The porn was described as an addiction back then since it replaced me (per the counselor). I don't know really that it was a tremendous amount and from what I was able to tell it was heterosexual or just women. After all this time it would seem very odd to just give him a BJ! I have gotten to the point where I can't even imagine having sex with him yet I am comfortable here. I only imagine having sex with other guys due to his absence, yet I have stayed out of comfort and the fact that I am married to him. He sleeps on the couch most of the time and when 
he is in the bed he puts in earbuds and turns his back to me. I can't say the money is attractive, I just like the security of it. 
He never had as high a sex drive as I have but he was much more active 10 years ago. We are both very hygiene aware and physically able with no medical issues. He does act older than he is, always has. While being pretty fit, he either works or watches TV. We share a few interest and are usually out and about together. 
I have battled with myself over going to counseling alone BUT I hear the words of the therapist from last time. I asked him how will I know if he is looking at porn in place of me. The counselor said well he will cover his tracks better but his actions will tell you. I know my options so therapy by myself would just be a time waster in my opinion. I don't even know what I want from y'all but it has been so therapeutic reading the replies. I feel validated in my feelings and not just a female with a high desire for sex!


----------



## Lake life (Nov 18, 2019)

Sorry to hear you’re having to live like this. I feel your pain. 
My x wife had a low drive and made for a miserable marriage. She had been sexually abused as a child and never got over it. Even after Tons of counseling. 
Is it possible your husband may have suffered abuse as a child ? 
Also was his T level on the low end of normal ? This could be the problem . Many men suffer symptoms even in what Doctors call the low end normal range. ( I’m one and on TRT ) 

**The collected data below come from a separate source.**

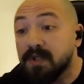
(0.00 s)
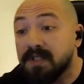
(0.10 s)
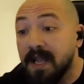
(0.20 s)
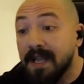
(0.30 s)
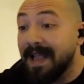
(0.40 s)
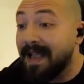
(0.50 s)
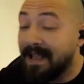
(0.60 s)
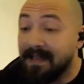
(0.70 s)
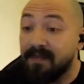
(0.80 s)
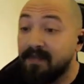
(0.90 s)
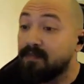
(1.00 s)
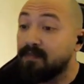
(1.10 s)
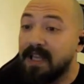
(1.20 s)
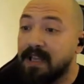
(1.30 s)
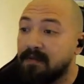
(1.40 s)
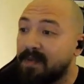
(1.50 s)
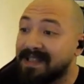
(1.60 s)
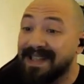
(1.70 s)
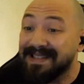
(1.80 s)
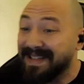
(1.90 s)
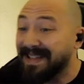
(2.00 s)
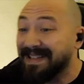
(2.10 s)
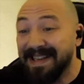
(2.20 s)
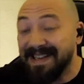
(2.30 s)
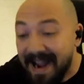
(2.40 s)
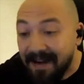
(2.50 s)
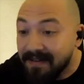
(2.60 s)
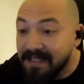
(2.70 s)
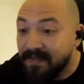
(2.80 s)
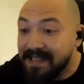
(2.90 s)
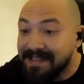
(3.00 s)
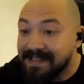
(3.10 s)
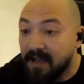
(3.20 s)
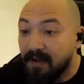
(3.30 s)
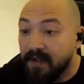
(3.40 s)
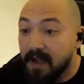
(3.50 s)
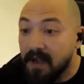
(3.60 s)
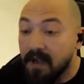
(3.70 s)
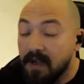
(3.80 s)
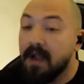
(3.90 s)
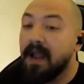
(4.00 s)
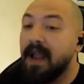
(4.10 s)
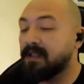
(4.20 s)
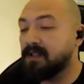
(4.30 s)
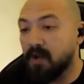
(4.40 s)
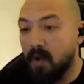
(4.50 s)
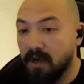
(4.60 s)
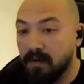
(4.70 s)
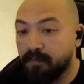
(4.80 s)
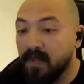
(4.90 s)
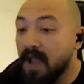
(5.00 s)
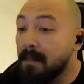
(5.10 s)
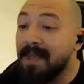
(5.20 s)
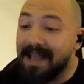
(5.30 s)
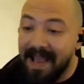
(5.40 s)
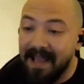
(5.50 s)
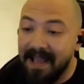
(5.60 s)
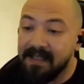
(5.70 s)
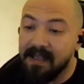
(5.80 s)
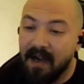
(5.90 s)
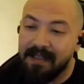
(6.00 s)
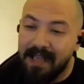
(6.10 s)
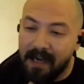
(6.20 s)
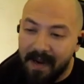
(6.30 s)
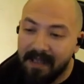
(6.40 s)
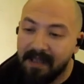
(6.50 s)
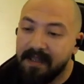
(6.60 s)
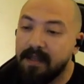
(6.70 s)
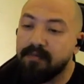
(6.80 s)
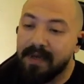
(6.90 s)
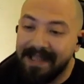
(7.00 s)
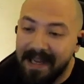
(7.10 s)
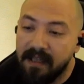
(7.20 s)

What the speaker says: that can even be represented in the narrative itself, and so on. Mechanics are directly related to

Low sex drive and not very active are symptoms of low T. 
Does he have body temperature fluctuations? Especially while sleeping. Also a symptom of low T. 
Good luck


----------



## southern_girl (Dec 23, 2012)

Well I think it was in low side of normal and he tried something. He used it for a month then quit cause he didn’t like it (it was like deodorant). Nothing I say will work though, if he doesn’t want to do it! I don’t know of any past abuse.


----------



## PieceOfSky (Apr 7, 2013)

There’s a book that left me feeling others have had similar experiences: Married and Alone, by Douglass Weiss.

I’m sorry to say, your situation sounds very similar to mine. The essence is: zero intimacy has become the norm, and my spouse prefers it that way.

It was a painful struggle to reach this point — I resisted the process, held onto wanting more and thinking we had had it before and both wanted it it revived. Looking back, I see much of what I thought was mere projection, my projection.

Though she would be content to be roommates from here on out (she’s 56, and I 53), I would not. It’s only been a few months since I moved into the spare bedroom, but it’s much easier to not spend energy on false hope that way, and easier to further detach. Acceptance that there is nothing left to be rekindled has removed adversarial aspects of our relationship, and we generally peacefully coexist. It seems almost a certainty we will divorce.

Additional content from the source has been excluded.